Leave out the pictures and transcribe every entry below exactly.

**** MATERIALS PROVIDED ****

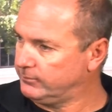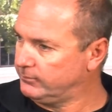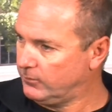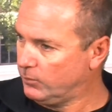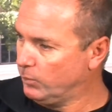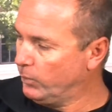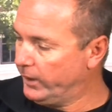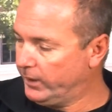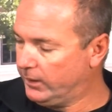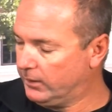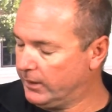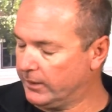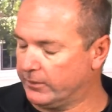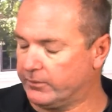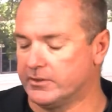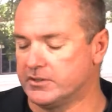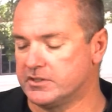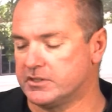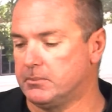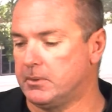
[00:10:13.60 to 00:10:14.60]
the way
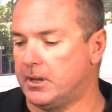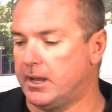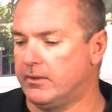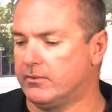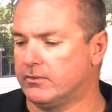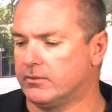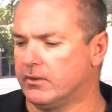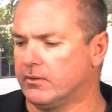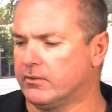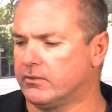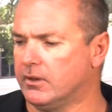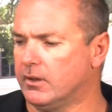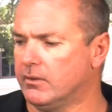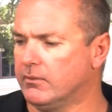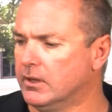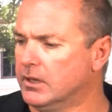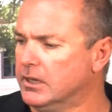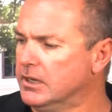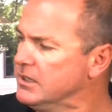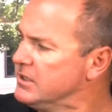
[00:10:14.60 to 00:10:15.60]
electricity behaves and all stuff.
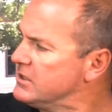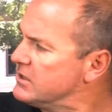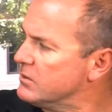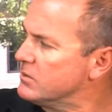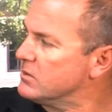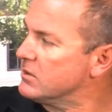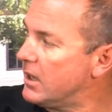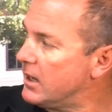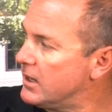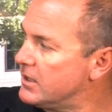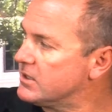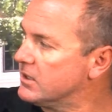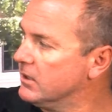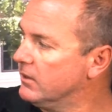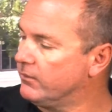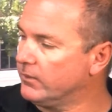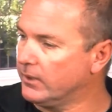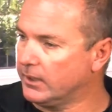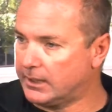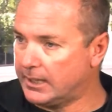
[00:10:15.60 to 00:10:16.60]
So there's a lot of
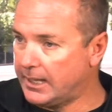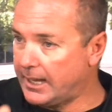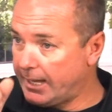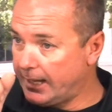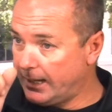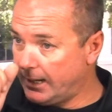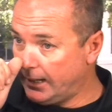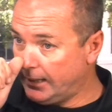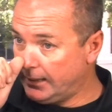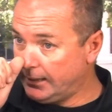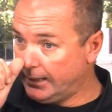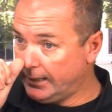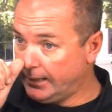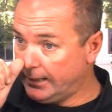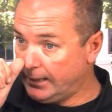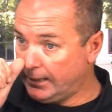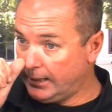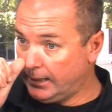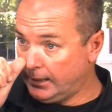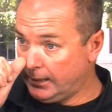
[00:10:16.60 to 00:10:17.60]
stuff like that. And
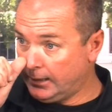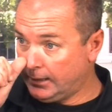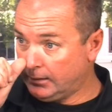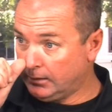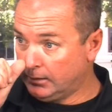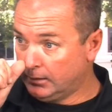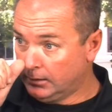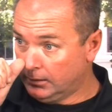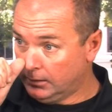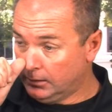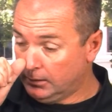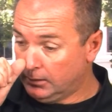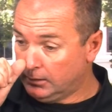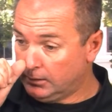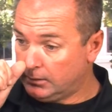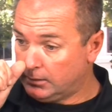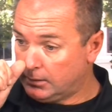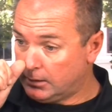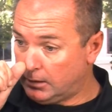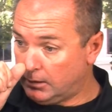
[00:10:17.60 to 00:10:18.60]
then it
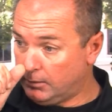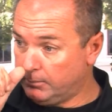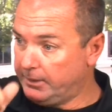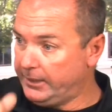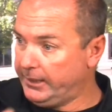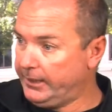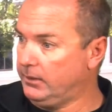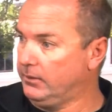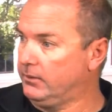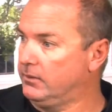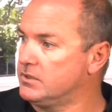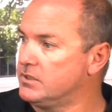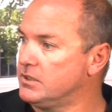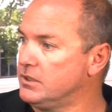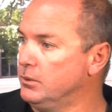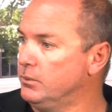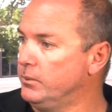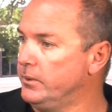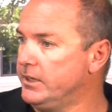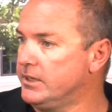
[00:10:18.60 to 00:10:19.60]
culminated the
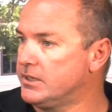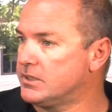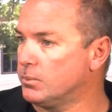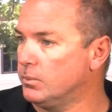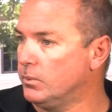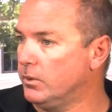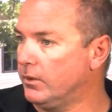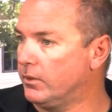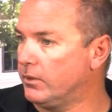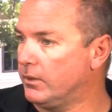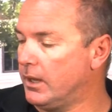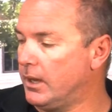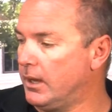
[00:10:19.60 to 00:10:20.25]
2 weeks with,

****

### WRITTEN SOLUTION
[00:10:13.60 to 00:10:14.60]
the way
[00:10:14.60 to 00:10:15.60]
electricity behaves and all stuff.
[00:10:15.60 to 00:10:16.60]
So there's a lot of
[00:10:16.60 to 00:10:17.60]
stuff like that. And
[00:10:17.60 to 00:10:18.60]
then it
[00:10:18.60 to 00:10:19.60]
culminated the
[00:10:19.60 to 00:10:20.25]
2 weeks with,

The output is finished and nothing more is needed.